É claro que o leitor mais esclarecido pode estar se perguntando: mas e a expansão da Linha 2-Verde até a Dutra, não vai acontecer? Vai, recebendo na Estação Vila Prudente os usuários da Linha 15-Prata, a qual por sua vez atenderá regiões como São Mateus, Sapopemba e Cidade Tiradentes, hoje dependentes de outras linhas do sistema metroferroviário ou dos ônibus da SPTrans troncalizados mal e porcamente até o Terminal Parque Dom Pedro II.

O problema é que não há como ser otimista com um cenário desses. É notório que a Linha 2-Verde vai se tornar a mais lotada do sistema, é notório também que a demanda da Linha 3-Vermelha não deve ser reduzida tão drasticamente. Objetivamente? Não acredito que vamos transportar com dignidade, todos viajarão com um índice de 8 a 11 pessoas por m², quando deveríamos estar nos esforçando para não ultrapassar 4 a 6 pessoas por m².

Legenda: Avenida Radial Leste na década de 1980. Será que o passado não nos ensinou nada?

Teremos também um corredor com padrão BRT (pode ser comparado à TransOeste do Rio de Janeiro ou às estações em superfície do Expresso Tiradentes da SPTrans) na Radial Leste e na Avenida Aricanduva, levando os usuários que optarem por tal serviço ao mesmo Terminal Parque Dom Pedro II. A SPTrans fará outros corredores também, mas pelo atendimento a centralidades de menor prestígio e menor capacidade, parece que pouco farão para reduzir o drama da Zona Leste.

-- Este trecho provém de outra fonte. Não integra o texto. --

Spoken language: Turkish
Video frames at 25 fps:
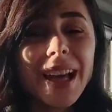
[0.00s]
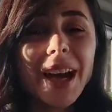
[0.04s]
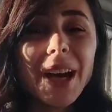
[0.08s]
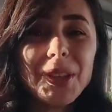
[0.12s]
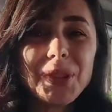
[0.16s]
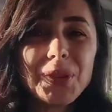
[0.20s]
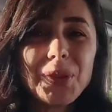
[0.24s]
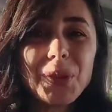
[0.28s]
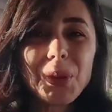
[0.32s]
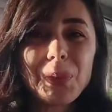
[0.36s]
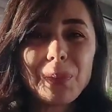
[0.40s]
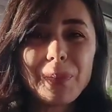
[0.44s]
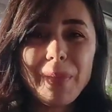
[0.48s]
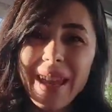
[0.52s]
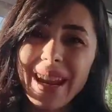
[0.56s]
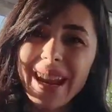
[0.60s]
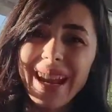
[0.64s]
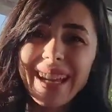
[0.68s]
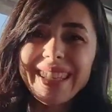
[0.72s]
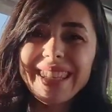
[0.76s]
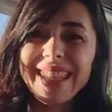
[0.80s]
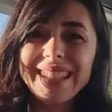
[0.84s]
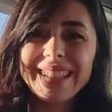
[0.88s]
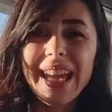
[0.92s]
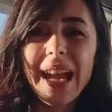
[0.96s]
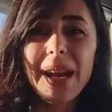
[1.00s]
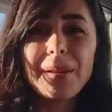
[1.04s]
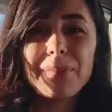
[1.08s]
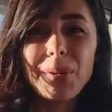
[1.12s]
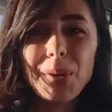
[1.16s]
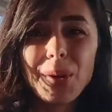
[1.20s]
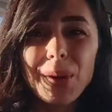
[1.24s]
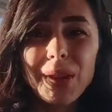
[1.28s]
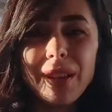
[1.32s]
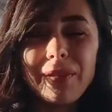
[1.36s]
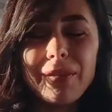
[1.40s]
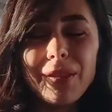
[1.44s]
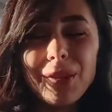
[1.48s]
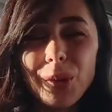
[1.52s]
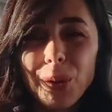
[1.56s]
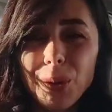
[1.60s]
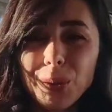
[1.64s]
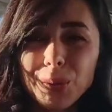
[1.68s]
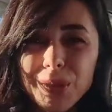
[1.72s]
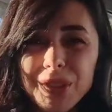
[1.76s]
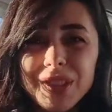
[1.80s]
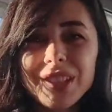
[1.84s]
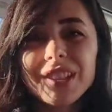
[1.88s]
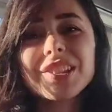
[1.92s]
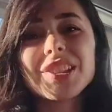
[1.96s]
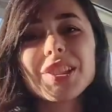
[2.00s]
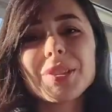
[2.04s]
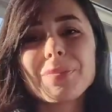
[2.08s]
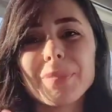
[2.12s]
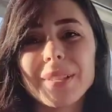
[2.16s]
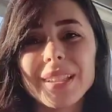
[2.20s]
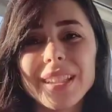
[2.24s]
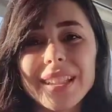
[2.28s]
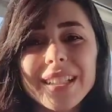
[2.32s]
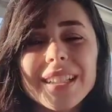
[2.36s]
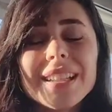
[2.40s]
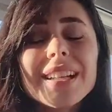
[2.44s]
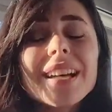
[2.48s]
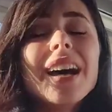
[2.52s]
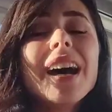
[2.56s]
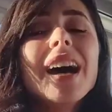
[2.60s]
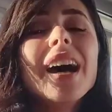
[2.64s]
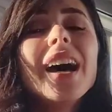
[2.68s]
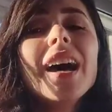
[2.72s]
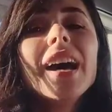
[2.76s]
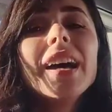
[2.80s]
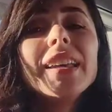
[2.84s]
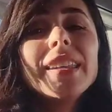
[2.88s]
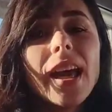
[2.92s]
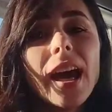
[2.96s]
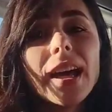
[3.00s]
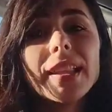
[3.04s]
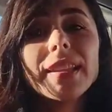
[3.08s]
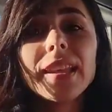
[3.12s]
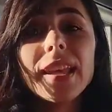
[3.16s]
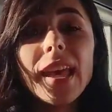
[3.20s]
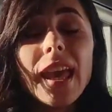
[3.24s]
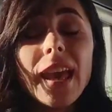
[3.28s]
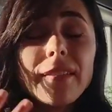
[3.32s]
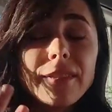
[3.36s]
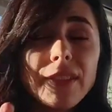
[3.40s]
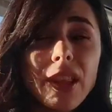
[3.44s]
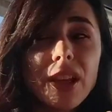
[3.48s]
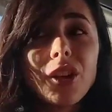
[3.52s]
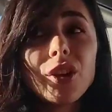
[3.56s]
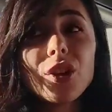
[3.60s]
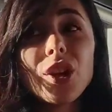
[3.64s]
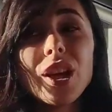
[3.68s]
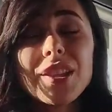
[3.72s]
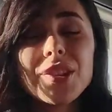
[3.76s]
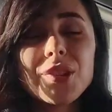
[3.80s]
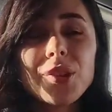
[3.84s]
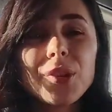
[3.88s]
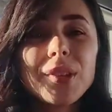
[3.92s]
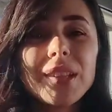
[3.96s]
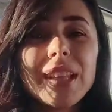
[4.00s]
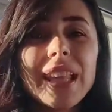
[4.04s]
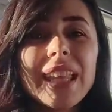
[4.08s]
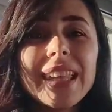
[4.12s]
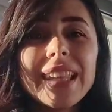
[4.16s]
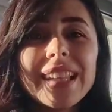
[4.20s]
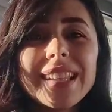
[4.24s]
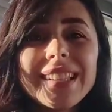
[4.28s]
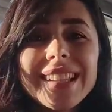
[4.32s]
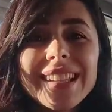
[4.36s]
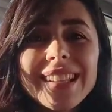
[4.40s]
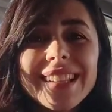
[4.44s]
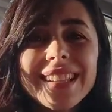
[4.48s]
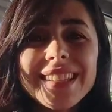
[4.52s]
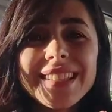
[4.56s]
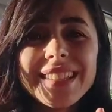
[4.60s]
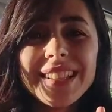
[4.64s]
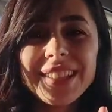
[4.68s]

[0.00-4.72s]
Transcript: daha çok merak eder böyle vlog çalışmaları. Yani ev dekorasyonu ile ilgili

Está mais do que na hora de discutirmos a importância de fortalecer ações de descentralização de São Paulo, de desenvolver a Zona Leste e até mesmo de buscar desenvolvimento no Alto Tietê. Um Plano Diretor Metropolitano orientando o desenvolvimento neste sentido poderia ser muito bem vindo, também poderiam ser bem vindos estudos de pelo menos uma linha circular metropolitana.

Precisamos agora reforçar o nosso papel e discutir cada vez mais sobre as causas dos problemas, avançando além de reclamações que não produzem o impacto desejado, exaltar as dificuldades não basta. Não mais.